The task » Once you reach the line containing "[0:00.00-0:00.90]" in the data below, restate each line word for word up to and including the one containing "Transcript: Kathleen. Battle axe, block.".

Data »
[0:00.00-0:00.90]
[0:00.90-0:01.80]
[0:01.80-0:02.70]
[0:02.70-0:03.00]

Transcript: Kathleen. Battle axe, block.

---

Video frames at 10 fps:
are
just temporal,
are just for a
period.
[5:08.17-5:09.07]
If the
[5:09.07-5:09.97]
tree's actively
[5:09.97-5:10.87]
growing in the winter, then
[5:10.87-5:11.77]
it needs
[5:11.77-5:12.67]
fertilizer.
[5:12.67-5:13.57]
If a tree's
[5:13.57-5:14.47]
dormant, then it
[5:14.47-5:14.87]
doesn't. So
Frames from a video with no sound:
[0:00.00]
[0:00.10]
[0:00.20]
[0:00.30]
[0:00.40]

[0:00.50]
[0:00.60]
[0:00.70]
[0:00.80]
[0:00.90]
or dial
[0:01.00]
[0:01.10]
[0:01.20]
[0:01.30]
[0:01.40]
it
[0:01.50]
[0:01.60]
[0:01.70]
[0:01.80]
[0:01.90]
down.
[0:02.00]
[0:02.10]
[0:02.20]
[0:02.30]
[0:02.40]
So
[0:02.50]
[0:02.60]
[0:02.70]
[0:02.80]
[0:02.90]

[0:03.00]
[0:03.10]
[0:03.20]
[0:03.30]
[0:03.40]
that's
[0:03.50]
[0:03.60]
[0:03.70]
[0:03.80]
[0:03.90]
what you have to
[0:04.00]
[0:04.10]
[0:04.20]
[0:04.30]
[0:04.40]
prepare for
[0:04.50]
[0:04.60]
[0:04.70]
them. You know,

Answer area »
[0:00.00-0:00.90]
[0:00.90-0:01.80]
[0:01.80-0:02.70]
[0:02.70-0:03.00]

Transcript: Kathleen. Battle axe, block.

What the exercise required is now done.